* Description of the task:
Taking only the lines of the data below from the line with "[00:08:38.60]" to the line with "[00:08:40.65]", ends included, write them out exactly and without pictures.

* Materials provided:
# # # # #

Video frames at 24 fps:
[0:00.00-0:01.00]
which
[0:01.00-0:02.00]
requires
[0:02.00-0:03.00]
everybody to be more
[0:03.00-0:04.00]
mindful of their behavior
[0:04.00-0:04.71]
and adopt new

# # # # #

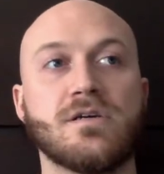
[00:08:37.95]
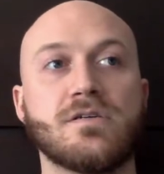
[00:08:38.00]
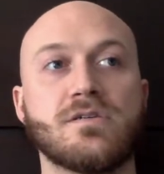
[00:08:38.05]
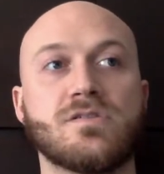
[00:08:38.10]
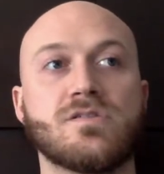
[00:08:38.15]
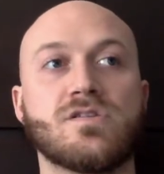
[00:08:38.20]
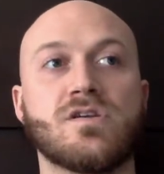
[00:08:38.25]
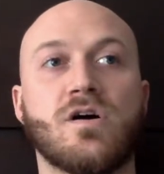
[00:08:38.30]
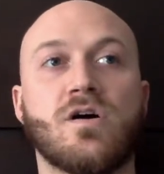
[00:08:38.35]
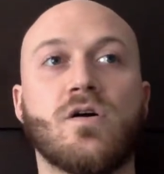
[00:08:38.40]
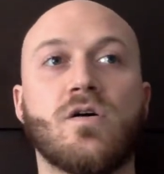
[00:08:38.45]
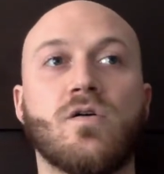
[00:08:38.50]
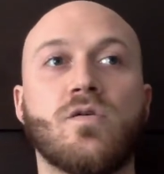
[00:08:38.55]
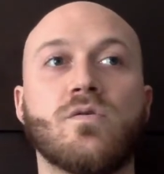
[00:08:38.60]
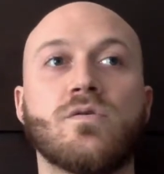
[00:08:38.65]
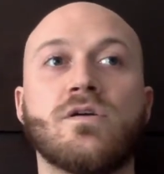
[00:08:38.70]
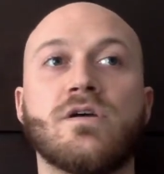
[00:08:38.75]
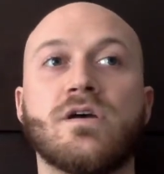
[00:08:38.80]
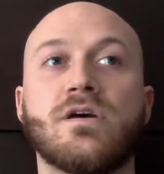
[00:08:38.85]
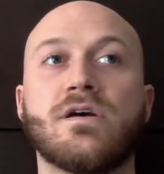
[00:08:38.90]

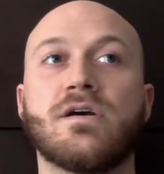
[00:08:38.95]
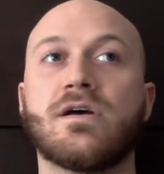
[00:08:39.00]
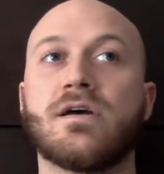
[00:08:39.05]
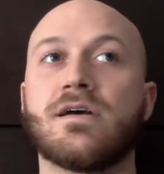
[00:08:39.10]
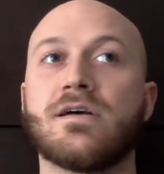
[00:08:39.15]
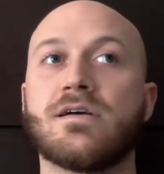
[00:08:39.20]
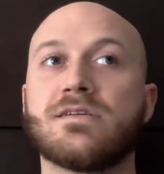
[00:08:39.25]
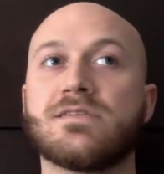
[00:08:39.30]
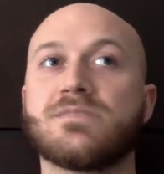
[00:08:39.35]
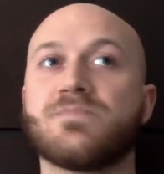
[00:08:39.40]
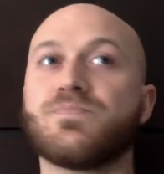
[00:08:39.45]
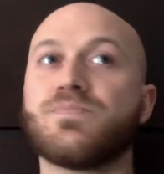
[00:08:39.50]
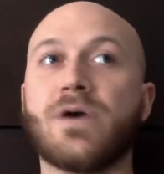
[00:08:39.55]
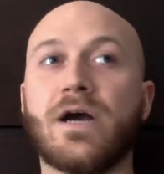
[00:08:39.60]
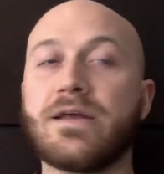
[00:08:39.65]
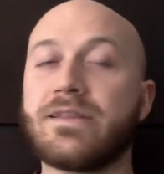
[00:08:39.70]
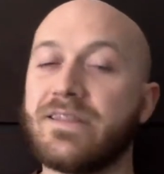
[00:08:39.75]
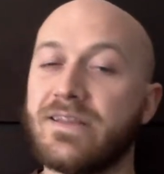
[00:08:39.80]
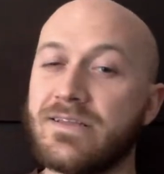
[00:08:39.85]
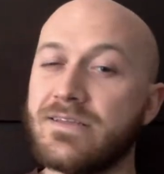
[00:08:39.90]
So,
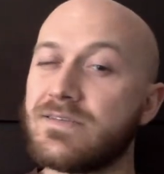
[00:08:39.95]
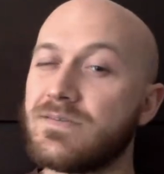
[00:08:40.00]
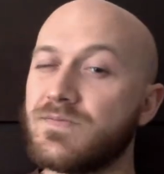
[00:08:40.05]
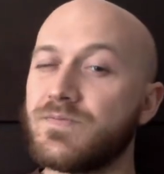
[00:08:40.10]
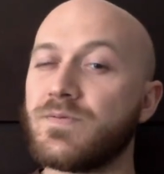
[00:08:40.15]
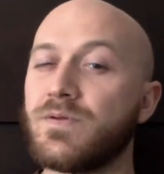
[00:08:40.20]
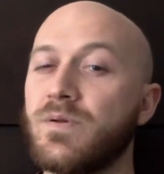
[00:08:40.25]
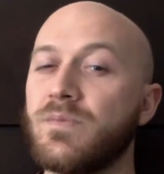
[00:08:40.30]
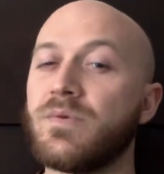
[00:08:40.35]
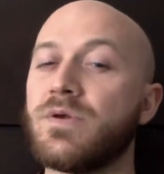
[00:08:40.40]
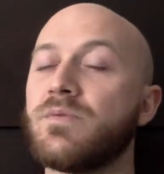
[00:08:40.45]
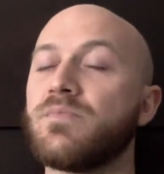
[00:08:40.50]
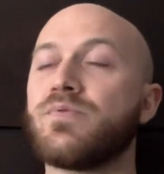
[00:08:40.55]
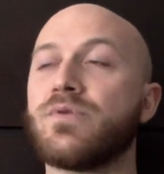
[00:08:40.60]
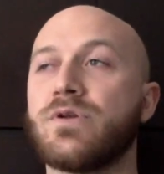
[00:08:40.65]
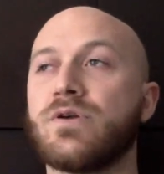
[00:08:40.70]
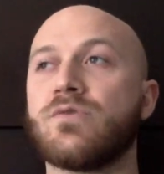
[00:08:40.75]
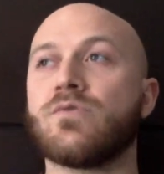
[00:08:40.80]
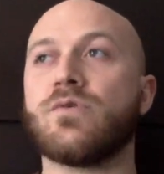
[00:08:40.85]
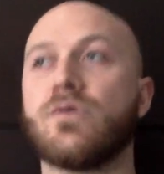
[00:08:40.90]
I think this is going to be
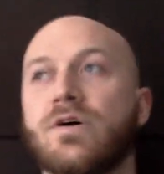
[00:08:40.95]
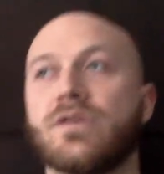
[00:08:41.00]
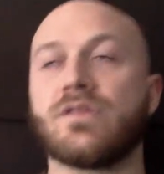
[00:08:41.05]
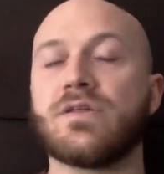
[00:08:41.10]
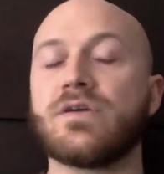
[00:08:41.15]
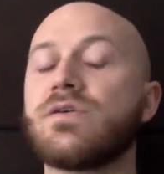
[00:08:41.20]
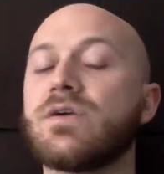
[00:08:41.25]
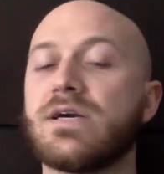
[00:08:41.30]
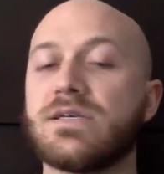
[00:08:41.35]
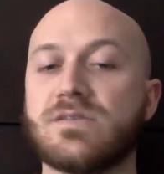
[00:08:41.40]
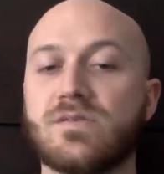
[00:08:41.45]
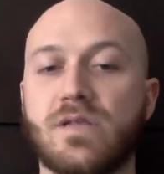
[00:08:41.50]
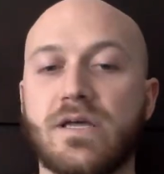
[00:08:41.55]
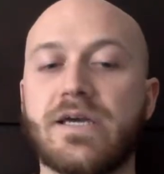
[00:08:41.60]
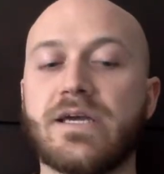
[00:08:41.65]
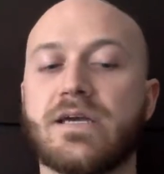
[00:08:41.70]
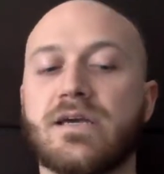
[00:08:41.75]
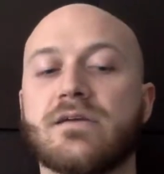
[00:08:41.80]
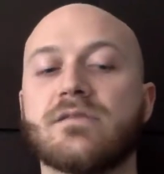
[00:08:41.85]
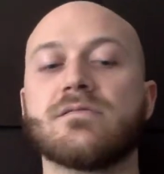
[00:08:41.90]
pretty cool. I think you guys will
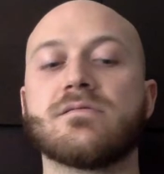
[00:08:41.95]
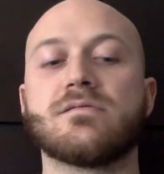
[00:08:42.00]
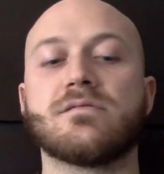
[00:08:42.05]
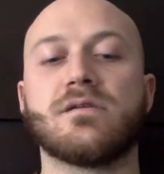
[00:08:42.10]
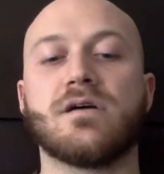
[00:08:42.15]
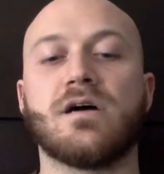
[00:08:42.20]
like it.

# # # # #

* Exercise result:
[00:08:38.60]
[00:08:38.65]
[00:08:38.70]
[00:08:38.75]
[00:08:38.80]
[00:08:38.85]
[00:08:38.90]

[00:08:38.95]
[00:08:39.00]
[00:08:39.05]
[00:08:39.10]
[00:08:39.15]
[00:08:39.20]
[00:08:39.25]
[00:08:39.30]
[00:08:39.35]
[00:08:39.40]
[00:08:39.45]
[00:08:39.50]
[00:08:39.55]
[00:08:39.60]
[00:08:39.65]
[00:08:39.70]
[00:08:39.75]
[00:08:39.80]
[00:08:39.85]
[00:08:39.90]
So,
[00:08:39.95]
[00:08:40.00]
[00:08:40.05]
[00:08:40.10]
[00:08:40.15]
[00:08:40.20]
[00:08:40.25]
[00:08:40.30]
[00:08:40.35]
[00:08:40.40]
[00:08:40.45]
[00:08:40.50]
[00:08:40.55]
[00:08:40.60]
[00:08:40.65]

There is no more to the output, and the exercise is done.